You see, I could somehow bear my body being broken. My feelings, on the other hand, that I was sure I could not bear.

This is precisely why all of us need to learn concern and kindness. No, though I hated that man more than my other wounds at first, it was never about demanding that he be concerned and kind. That was my mistake. I needed to learn to be concerned and kind for myself.

It was my own resentment that ate away at me, long after my leg had healed, and long after I was given new teeth, and long after I could present my scarred face in public. My anger and despair were my biggest suffering, and I had only brought them on myself.

Don’t just think in abstractions. Think not only of those people who have treated you poorly, but also of those who have taken all you care for in this world, and have brushed you aside while doing so. Look how smug they appear, praising themselves, and pretending that you never existed. Does this hurt? Yes, of course it does, far more than you are probably willing to admit. And it makes you quite angry.

This was a turning point for me. Does he hate me? Well, then let me love him in return. I can only do this if I understand that my life is measured by my virtue and vice, not the virtue and vice of another.

What good will come for me, or for him, by my whining and complaining? I will become more bitter, and he will become more indignant. I will destroy myself, while I will only encourage his own contempt. By giving myself reasons for hating, I give others reasons for hating.

It will only make sense from a Stoic perspective, and from the perspective of all great wisdom, when the value of any life is in what a man does, and not in what is done to him. I must move from a passive view of life to an active view of life.

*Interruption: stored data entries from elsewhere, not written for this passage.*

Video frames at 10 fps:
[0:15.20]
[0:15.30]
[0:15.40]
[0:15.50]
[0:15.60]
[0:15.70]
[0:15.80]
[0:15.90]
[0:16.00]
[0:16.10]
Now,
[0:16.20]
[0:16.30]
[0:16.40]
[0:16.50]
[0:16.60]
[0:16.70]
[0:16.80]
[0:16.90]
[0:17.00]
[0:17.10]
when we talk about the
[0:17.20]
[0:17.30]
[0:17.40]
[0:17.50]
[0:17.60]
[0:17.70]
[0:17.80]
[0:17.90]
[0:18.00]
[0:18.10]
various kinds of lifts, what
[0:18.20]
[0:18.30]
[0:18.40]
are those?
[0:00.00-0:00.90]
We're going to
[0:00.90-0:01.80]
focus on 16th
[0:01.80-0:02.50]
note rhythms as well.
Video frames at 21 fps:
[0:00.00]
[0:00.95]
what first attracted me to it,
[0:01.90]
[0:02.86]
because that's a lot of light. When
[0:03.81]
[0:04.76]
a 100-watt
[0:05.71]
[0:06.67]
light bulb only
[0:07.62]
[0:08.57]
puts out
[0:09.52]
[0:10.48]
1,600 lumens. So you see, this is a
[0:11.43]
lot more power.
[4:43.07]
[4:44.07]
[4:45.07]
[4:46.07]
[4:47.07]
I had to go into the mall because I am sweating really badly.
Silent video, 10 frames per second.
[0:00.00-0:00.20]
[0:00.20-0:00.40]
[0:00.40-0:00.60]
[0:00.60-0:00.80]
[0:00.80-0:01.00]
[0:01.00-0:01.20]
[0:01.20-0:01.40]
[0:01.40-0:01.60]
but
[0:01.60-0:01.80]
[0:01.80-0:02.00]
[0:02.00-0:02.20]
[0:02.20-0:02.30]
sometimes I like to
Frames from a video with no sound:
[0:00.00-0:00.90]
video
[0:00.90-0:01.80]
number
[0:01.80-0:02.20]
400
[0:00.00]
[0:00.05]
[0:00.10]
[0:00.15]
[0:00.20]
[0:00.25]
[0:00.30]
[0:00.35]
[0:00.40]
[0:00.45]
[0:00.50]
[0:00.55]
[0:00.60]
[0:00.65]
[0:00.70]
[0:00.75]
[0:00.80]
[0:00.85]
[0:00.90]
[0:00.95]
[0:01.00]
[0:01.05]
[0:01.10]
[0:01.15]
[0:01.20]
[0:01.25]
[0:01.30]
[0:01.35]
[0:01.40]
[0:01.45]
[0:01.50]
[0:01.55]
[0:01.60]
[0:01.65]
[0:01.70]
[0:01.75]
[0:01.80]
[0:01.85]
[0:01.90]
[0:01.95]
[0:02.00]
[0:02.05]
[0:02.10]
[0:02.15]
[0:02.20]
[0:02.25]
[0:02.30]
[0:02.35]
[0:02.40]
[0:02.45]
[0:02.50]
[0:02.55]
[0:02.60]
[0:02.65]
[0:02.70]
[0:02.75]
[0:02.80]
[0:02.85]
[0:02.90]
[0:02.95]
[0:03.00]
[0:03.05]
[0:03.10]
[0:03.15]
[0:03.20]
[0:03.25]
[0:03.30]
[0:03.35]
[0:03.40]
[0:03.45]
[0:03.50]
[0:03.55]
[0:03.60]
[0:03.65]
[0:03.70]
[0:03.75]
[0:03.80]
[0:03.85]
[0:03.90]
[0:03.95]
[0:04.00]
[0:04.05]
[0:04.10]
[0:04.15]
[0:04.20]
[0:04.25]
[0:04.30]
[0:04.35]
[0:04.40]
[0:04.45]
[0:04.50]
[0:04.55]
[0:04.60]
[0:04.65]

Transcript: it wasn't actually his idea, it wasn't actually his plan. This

I honestly don’t prefer the post I have been assigned to by Providence; I dearly wish it were a different one entirely. Nevertheless, it is the one I am given, and the one I am meant to face. When my whole family reached out to that other family to heal our differences, we were quite rudely turned away. But this time we tried from charity, not from any opposition. Our actions, and our responses, were informed very differently than they had been before.

Why am I allowing evil in the heart of another to harden my own heart? Perhaps because I love another, I tell myself, and because I feel so desperately hurt. So be it. Must I also cause hurt in return? Never. Love rejected is no less an expression of love; perhaps it is even more so.

I only make sense of “turning the other cheek” with this wisdom in mind.